▶ **EXERCISE DETAILS**: Each line of the material must be repeated precisely, with the pictures left out.
○ ○ ○ ○ ○
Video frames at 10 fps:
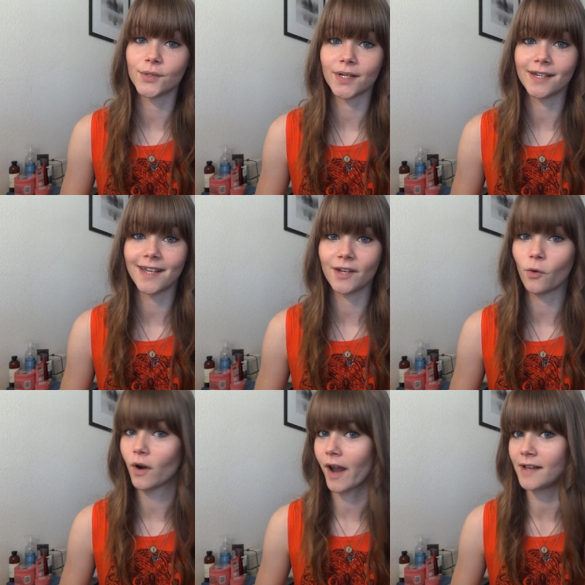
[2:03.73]
Laguna and
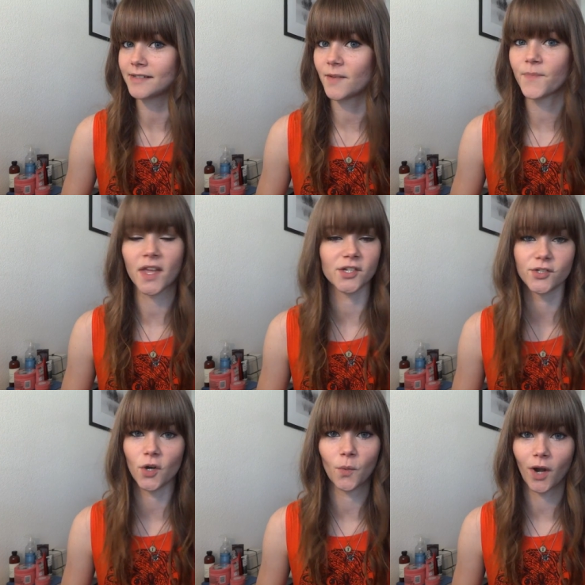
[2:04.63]
Orgasm. They
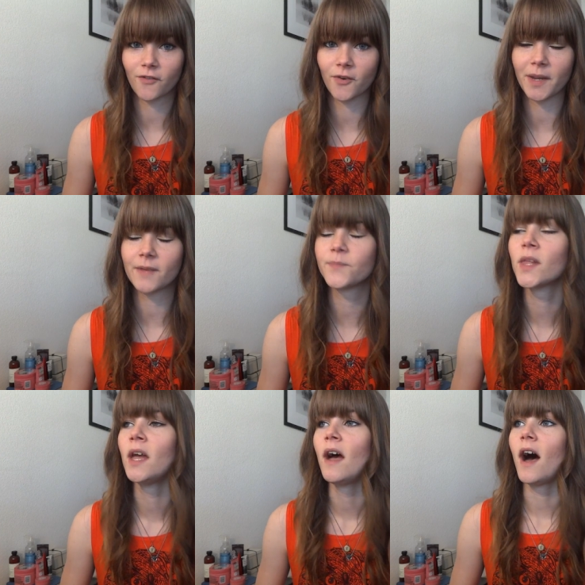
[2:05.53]
just don't work for me.
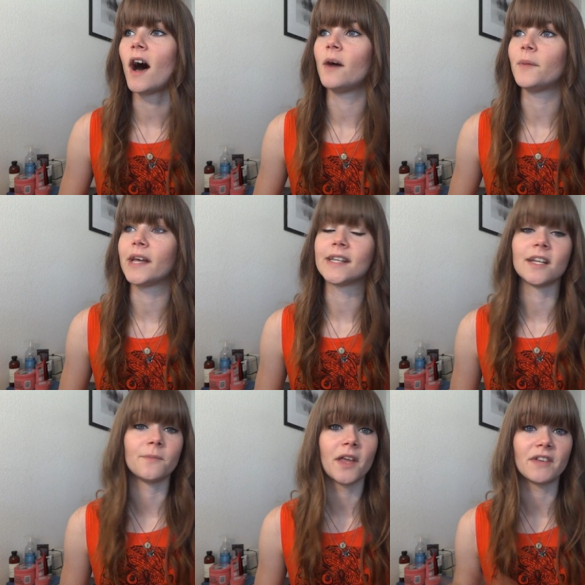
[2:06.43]
Um, I ended
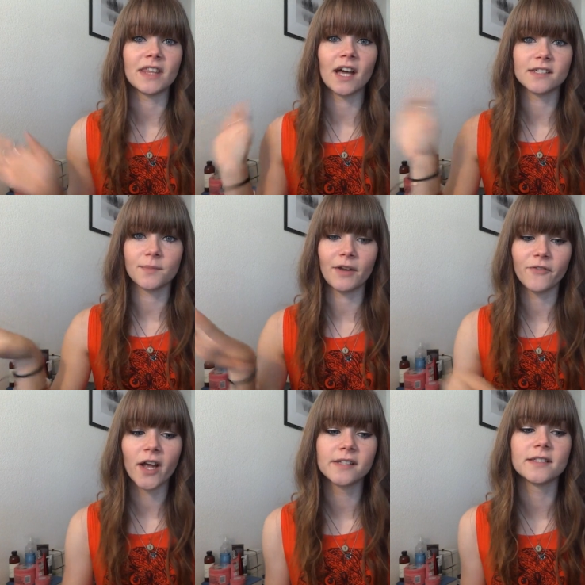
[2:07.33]
up giving that to my
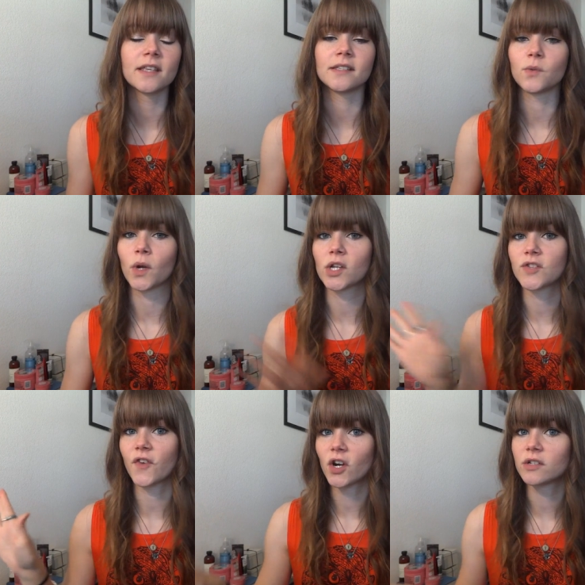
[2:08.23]
friend because it
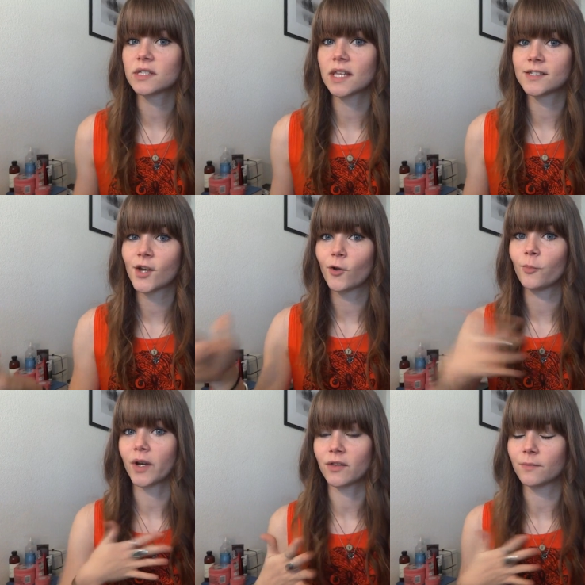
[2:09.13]
works for her skin
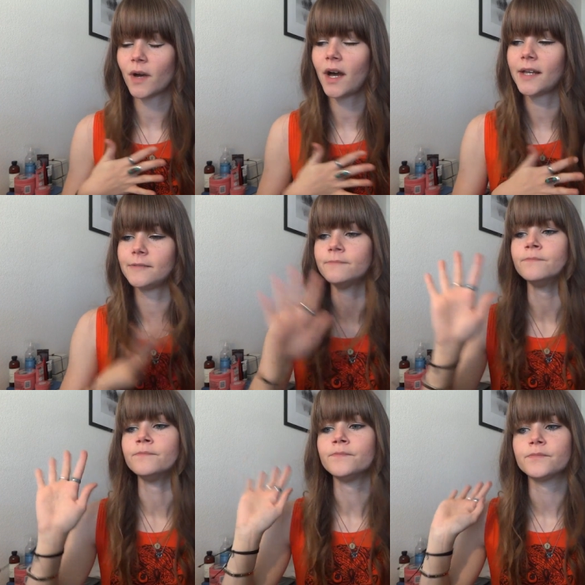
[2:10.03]
tone better than mine.
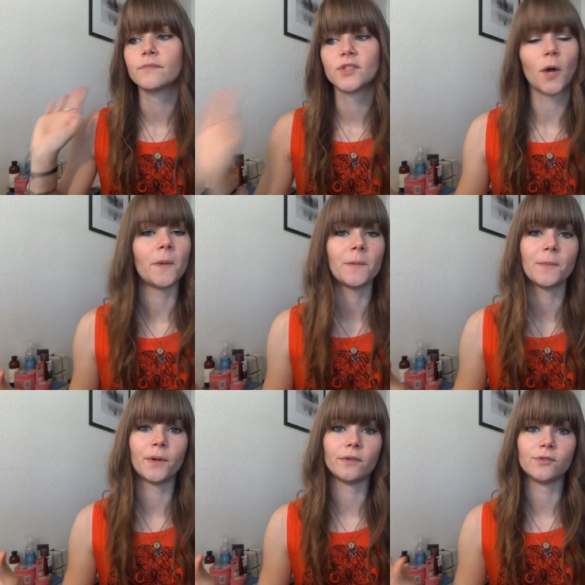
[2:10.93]
So many
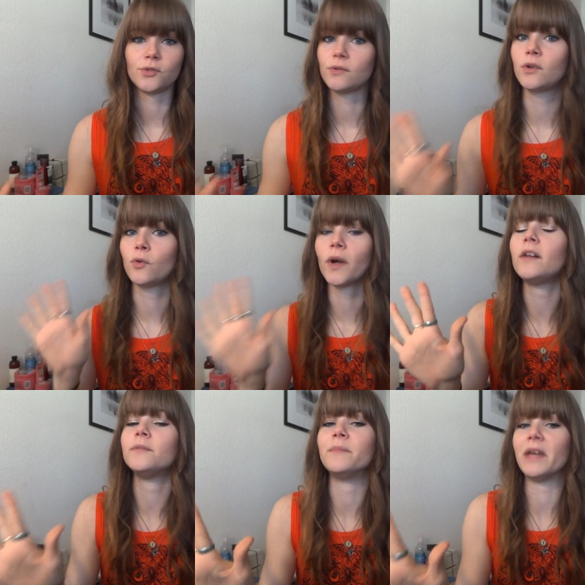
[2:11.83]
people
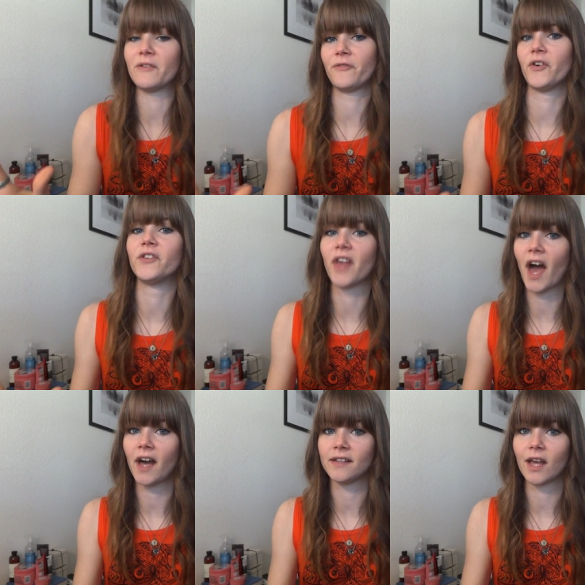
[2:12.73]
grilled me for
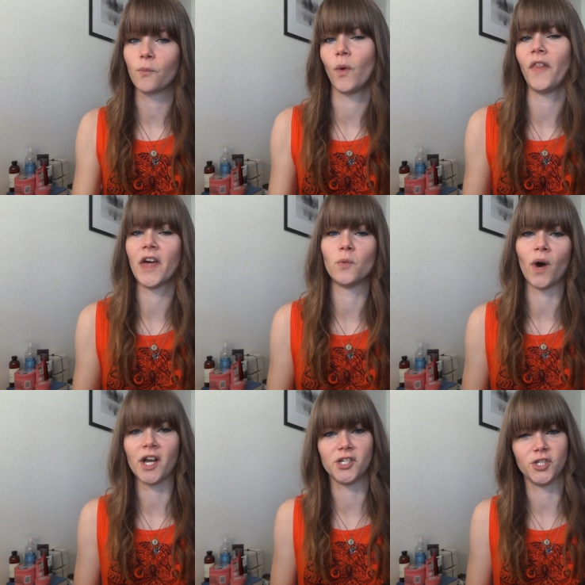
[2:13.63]
that, like, well then
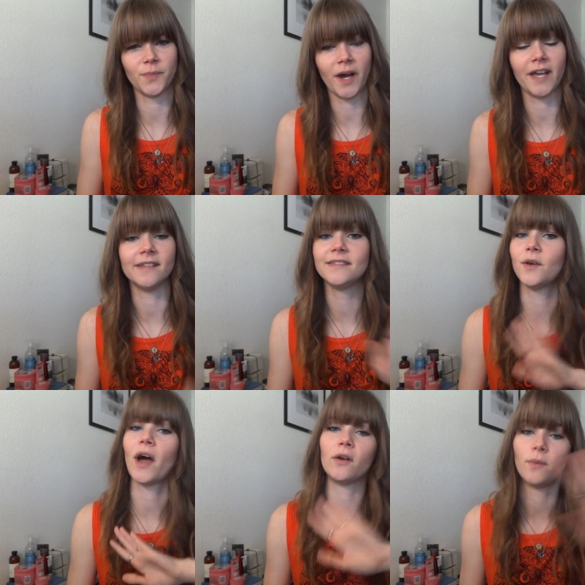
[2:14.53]
why'd you buy it?
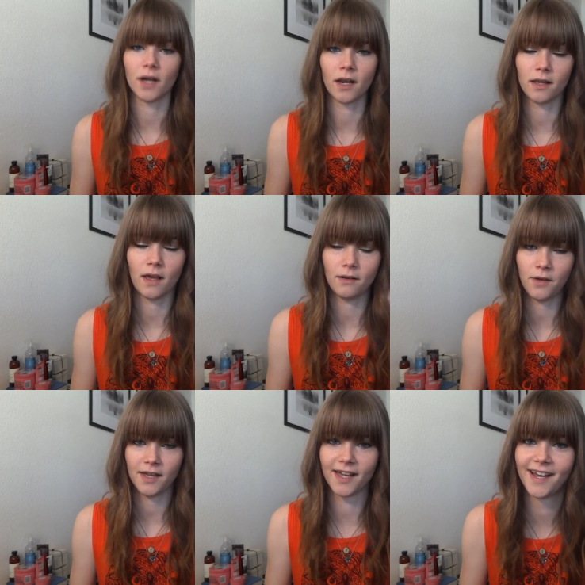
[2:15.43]
So I don't want any of that,
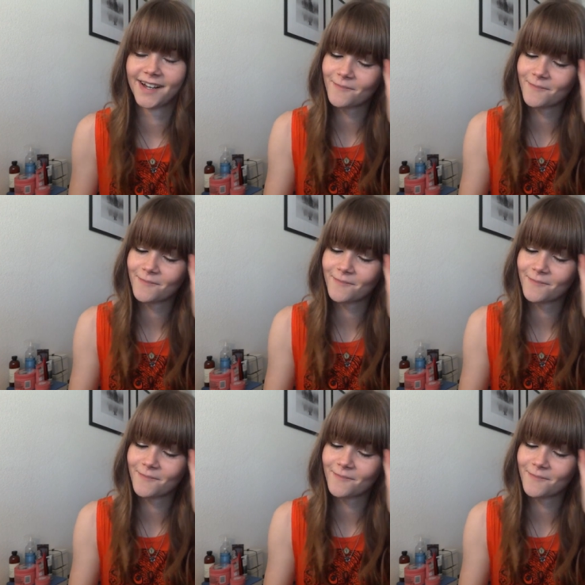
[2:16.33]
okay?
○ ○ ○ ○ ○
▶ **RESULT**:
Video frames at 10 fps:
[2:03.73]
Laguna and
[2:04.63]
Orgasm. They
[2:05.53]
just don't work for me.
[2:06.43]
Um, I ended
[2:07.33]
up giving that to my
[2:08.23]
friend because it
[2:09.13]
works for her skin
[2:10.03]
tone better than mine.
[2:10.93]
So many
[2:11.83]
people
[2:12.73]
grilled me for
[2:13.63]
that, like, well then
[2:14.53]
why'd you buy it?
[2:15.43]
So I don't want any of that,
[2:16.33]
okay?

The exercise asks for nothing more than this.